We then have a superficial discussion of ethical theory before embarking on stem cells and cloning. Well. In his enthusiasm to see the benefits of human embryonic stem cell research proceed, Collins suggests that, although an embryo is a potential human life, it is difficult to be sure when that life should be protected. In short, he argues that by allowing IVF, we are endorsing conditional destruction of embryos and therefore can justify the use of excess frozen IVF embryos in destructive research. He also offers reasons why we should not object to destructive research on human embryos created by cloning. He does not commit himself to a view on the ethics of preimplantation genetic diagnosis (which involves the discarding of human embryos) and hesitates to endorse faith-based bioethics. I won’t go into the flaws of his moral reasoning; suffice to say he does not seem to have thought through the implications of his comments. It is true that regenerative medicine holds great promise and should be supported, but that does not mean the ends justify the means (see Romans 3:8). An embryonic human surely remains human and holds its moral value regardless of location, genetic makeup and intended use. Indeed, recognition of these premises has subsequently led to scientific breakthroughs that have obviated the need for human embryo destruction.
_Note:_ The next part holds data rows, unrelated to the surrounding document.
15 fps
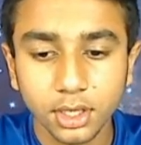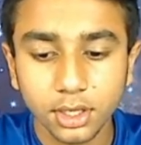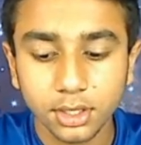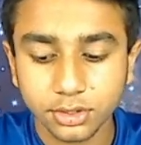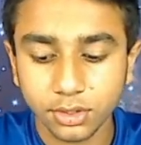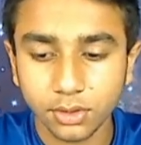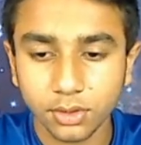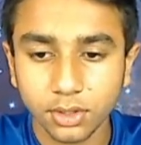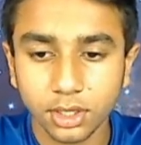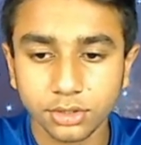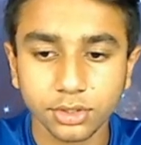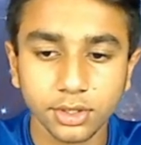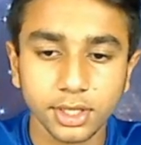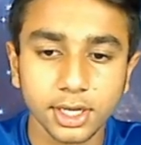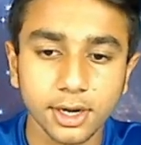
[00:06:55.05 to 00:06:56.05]
So I'll
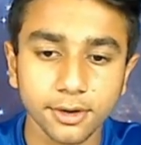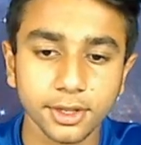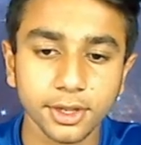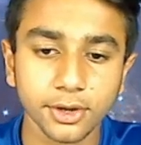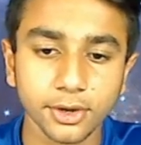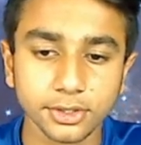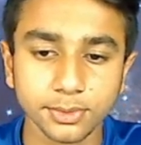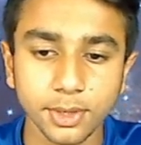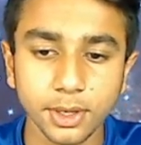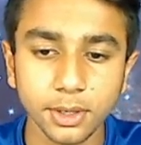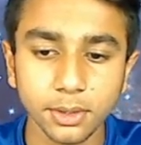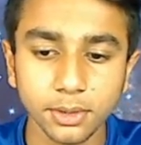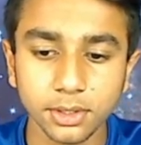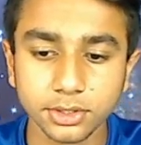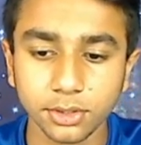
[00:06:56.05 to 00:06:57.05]
draw that out here as
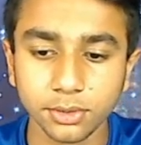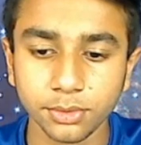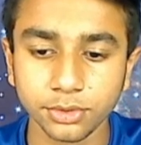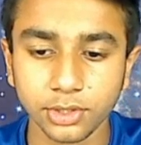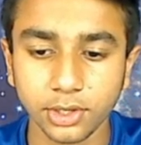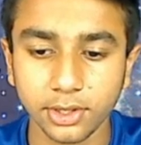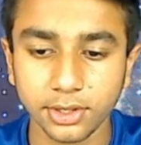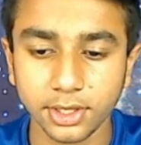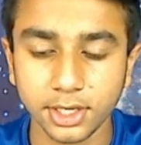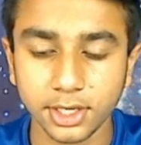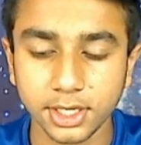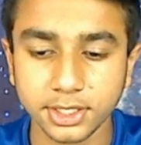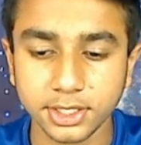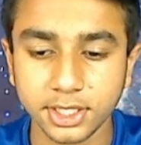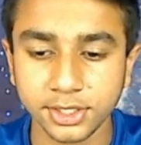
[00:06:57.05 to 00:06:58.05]
well. So we'll draw
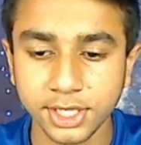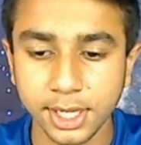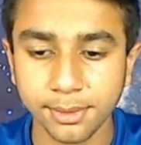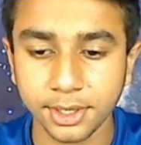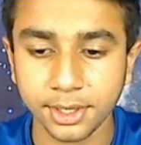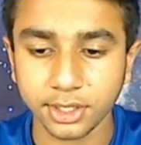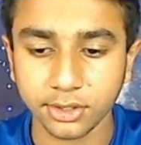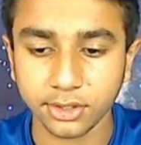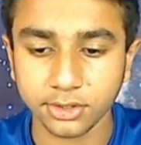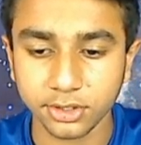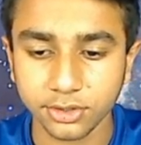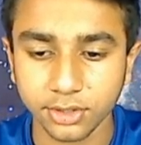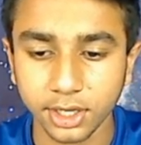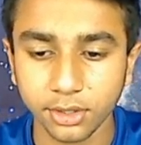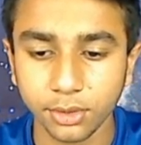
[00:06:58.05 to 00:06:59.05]
the same isosceles
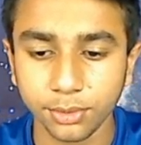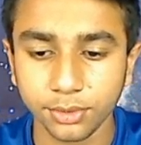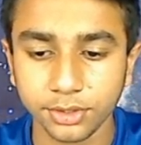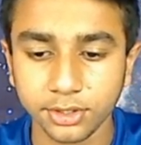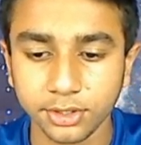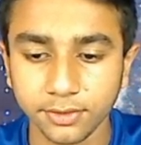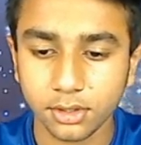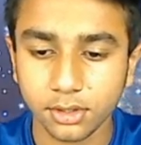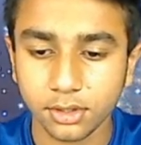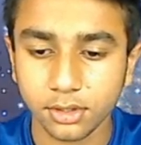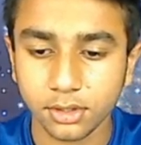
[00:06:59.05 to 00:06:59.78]
triangle with different legs.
We finally see how he got into trouble at the end of this section when he articulates his desire to find a consensus between those who wish to justify questionable moral acts in attempts to follow the mandate to heal and those who wish to follow the moral obligation to do no harm. The stem cell debate is a good example. I appreciate his desire to find the compromise position, as he has done in the body of the book. However, I think he has missed the point here. When one side determines right from wrong on the basis of the consequences of their actions, and the other side observes absolute values where some things should never be done regardless of consequences, there is no consensus position. They will always disagree because they are looking at different parts of the equation. We must be vigilant to make sure we do not compromise our own values in the search for consensus.
So, what is my judgement? With his reasoned approach, Collins has made a valuable contribution to the faith versus science debate. I found it an easy read and expect that his scientific credentials and accessible explanations for nonscientists will do much to ease Christian hostility to science, and scientific hostility to the church. I would recommend this book to both groups, though I would probably tear out the appendix before giving it to them.